▸ **Your assignment**
Print all records exactly, pictures left out.

(Saved entries)

######

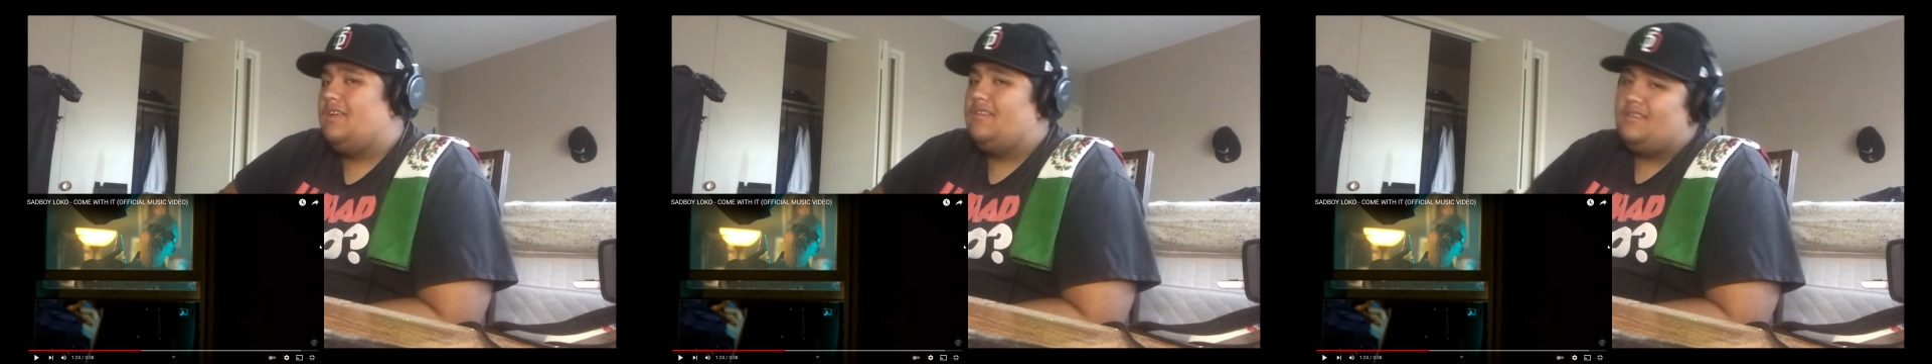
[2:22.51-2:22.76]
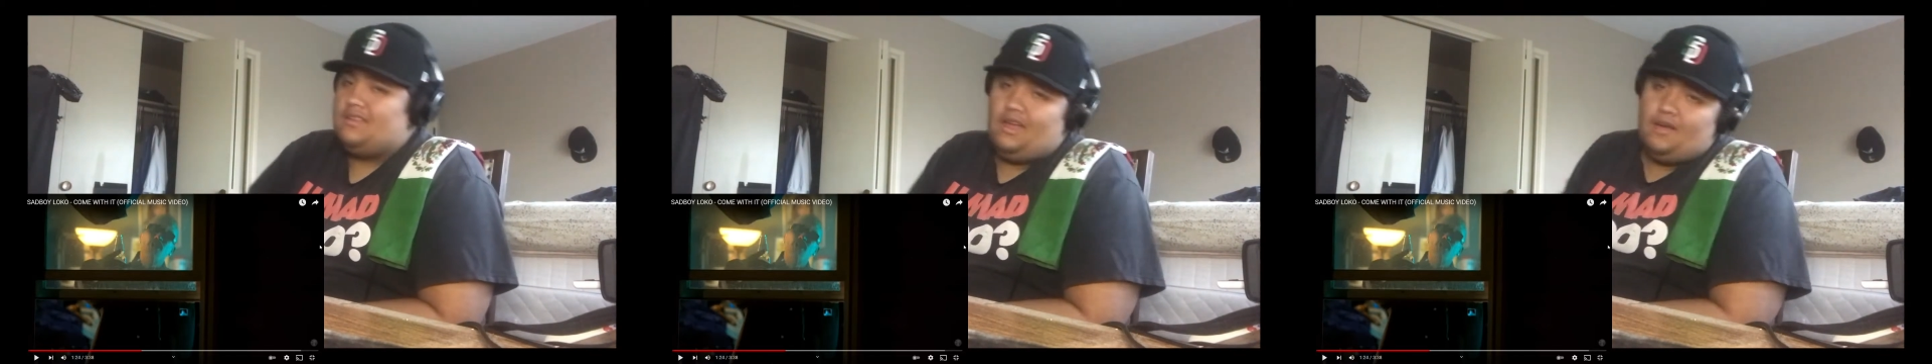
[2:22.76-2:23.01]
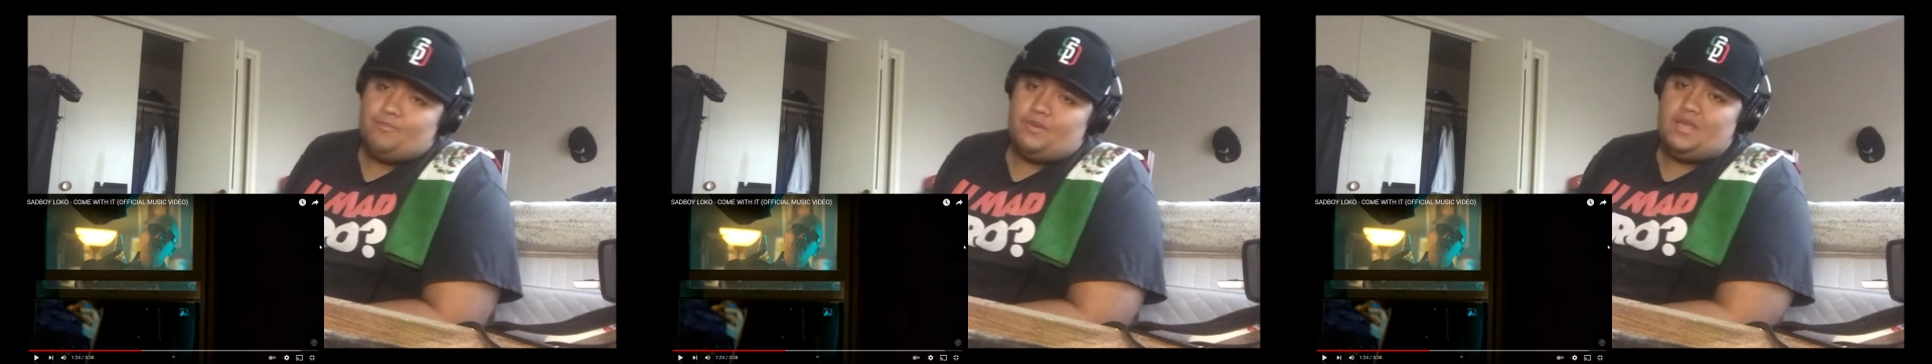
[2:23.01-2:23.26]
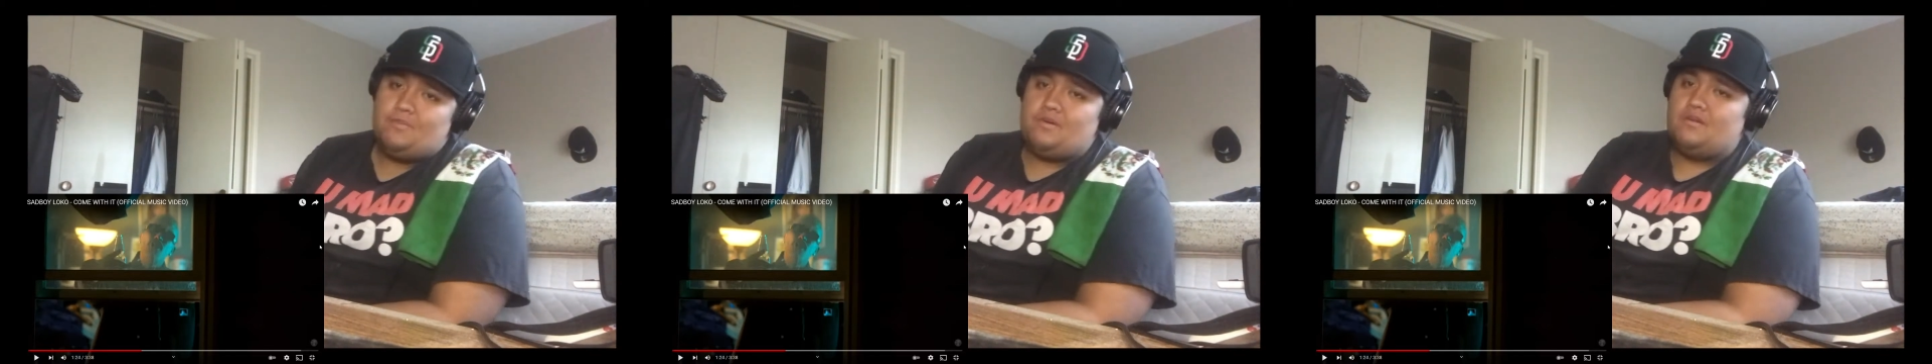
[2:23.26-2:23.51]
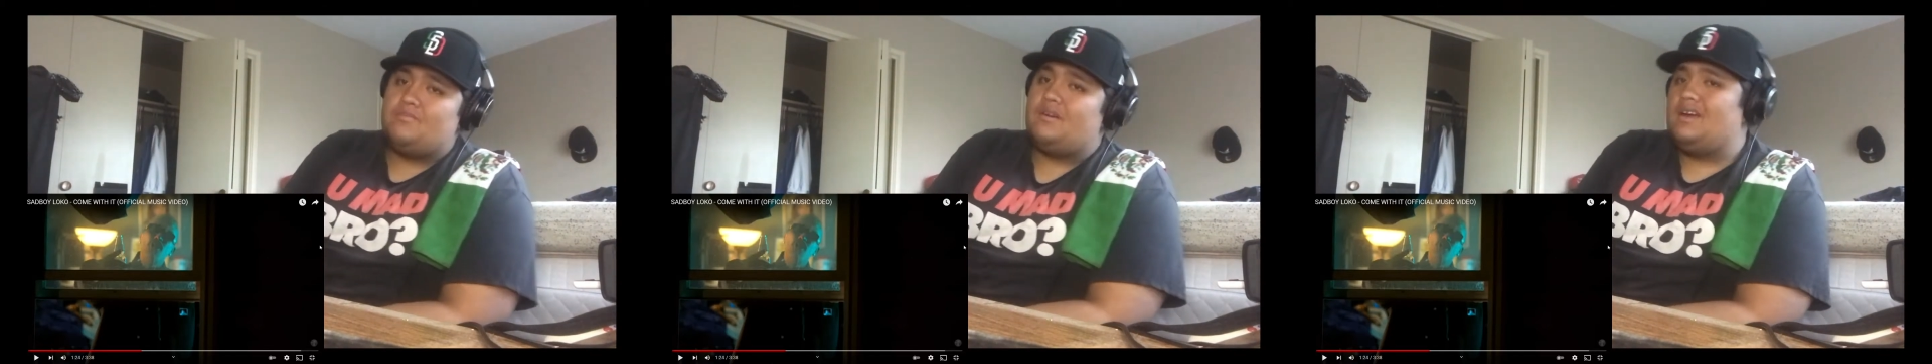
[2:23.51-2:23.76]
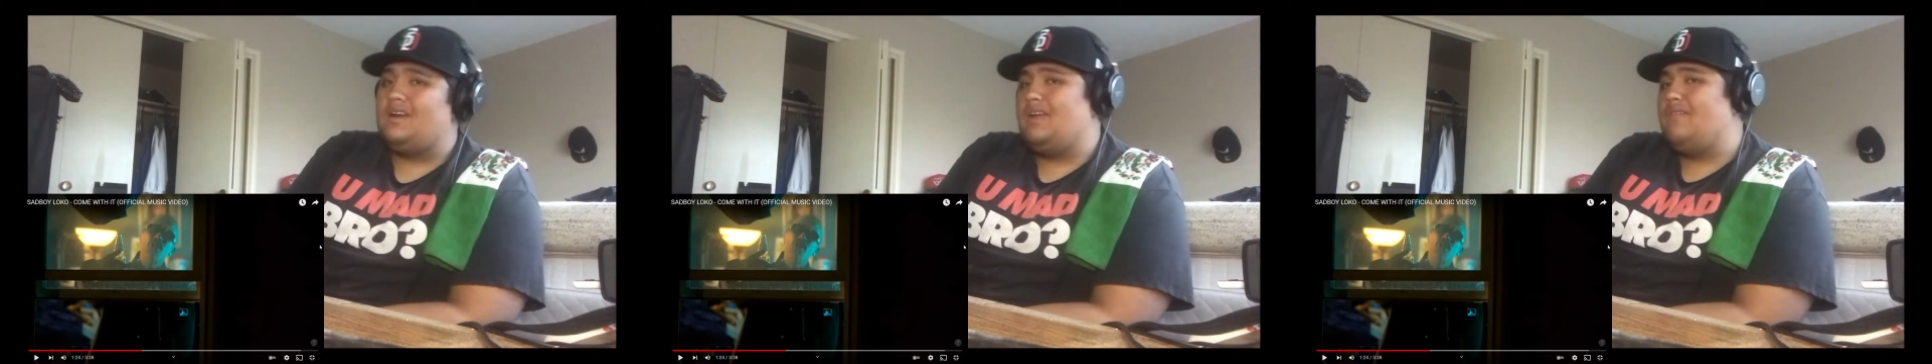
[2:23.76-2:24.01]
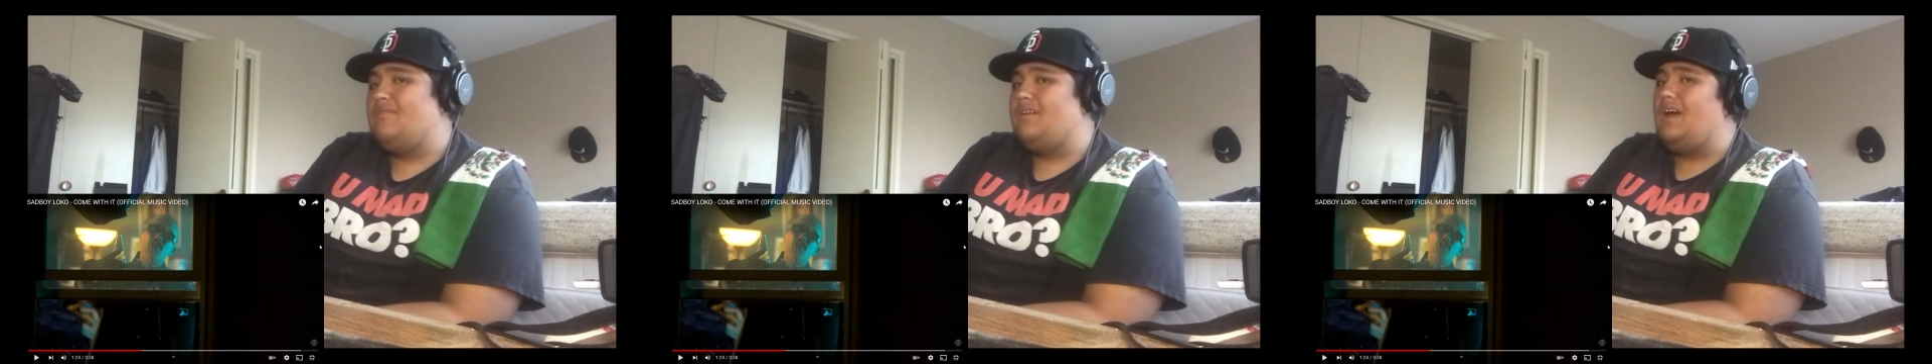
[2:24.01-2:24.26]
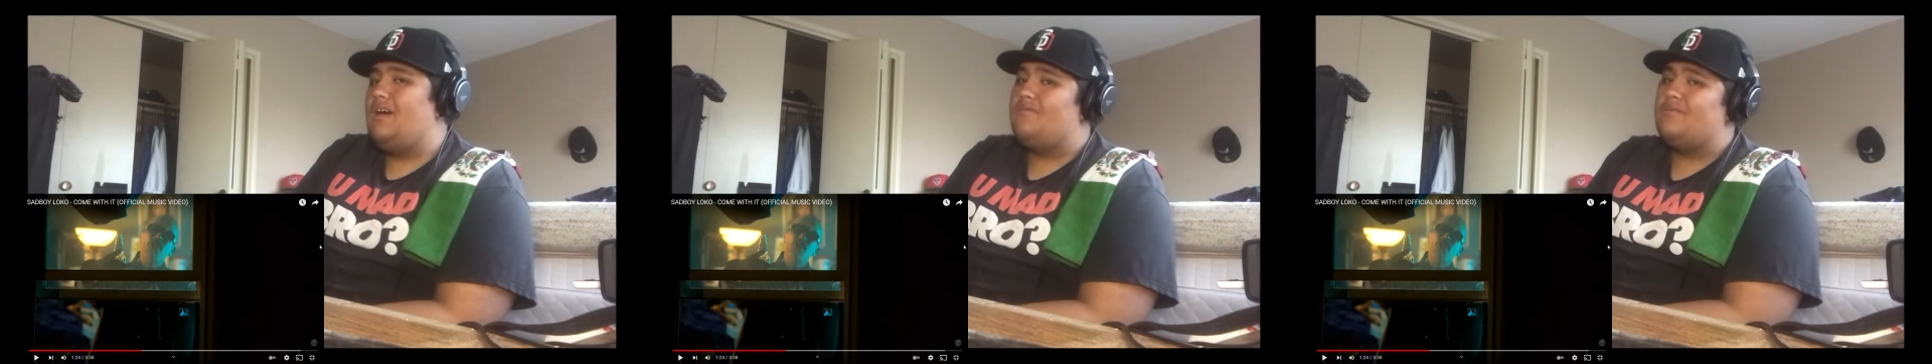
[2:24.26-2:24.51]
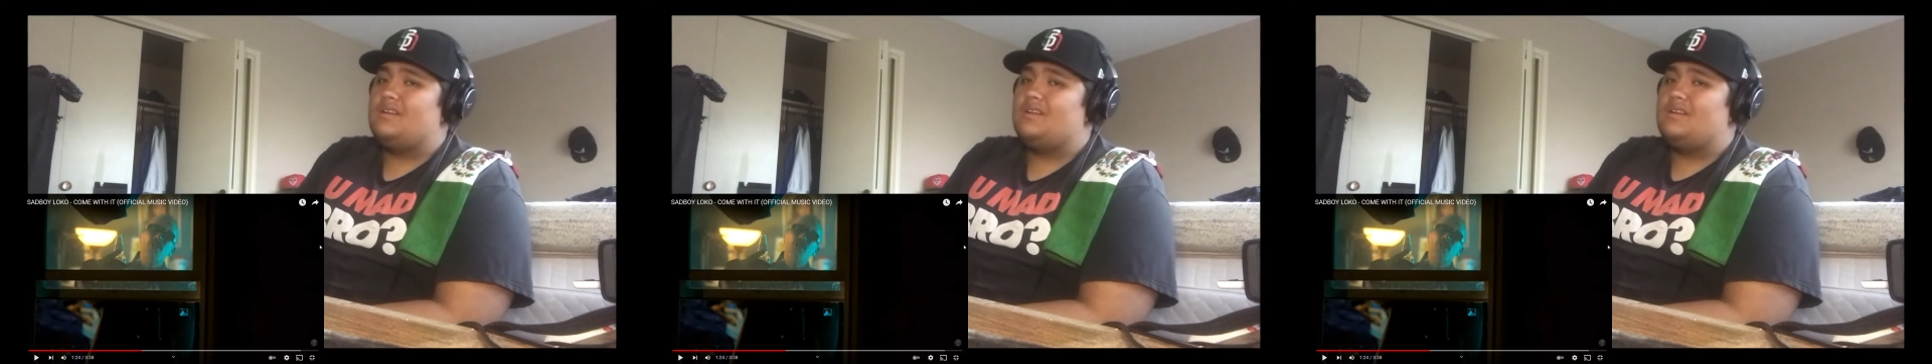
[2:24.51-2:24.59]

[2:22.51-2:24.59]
young people, bro, if y'all from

######

▸ **Answer space**
[2:22.51-2:22.76]
[2:22.76-2:23.01]
[2:23.01-2:23.26]
[2:23.26-2:23.51]
[2:23.51-2:23.76]
[2:23.76-2:24.01]
[2:24.01-2:24.26]
[2:24.26-2:24.51]
[2:24.51-2:24.59]

[2:22.51-2:24.59]
young people, bro, if y'all from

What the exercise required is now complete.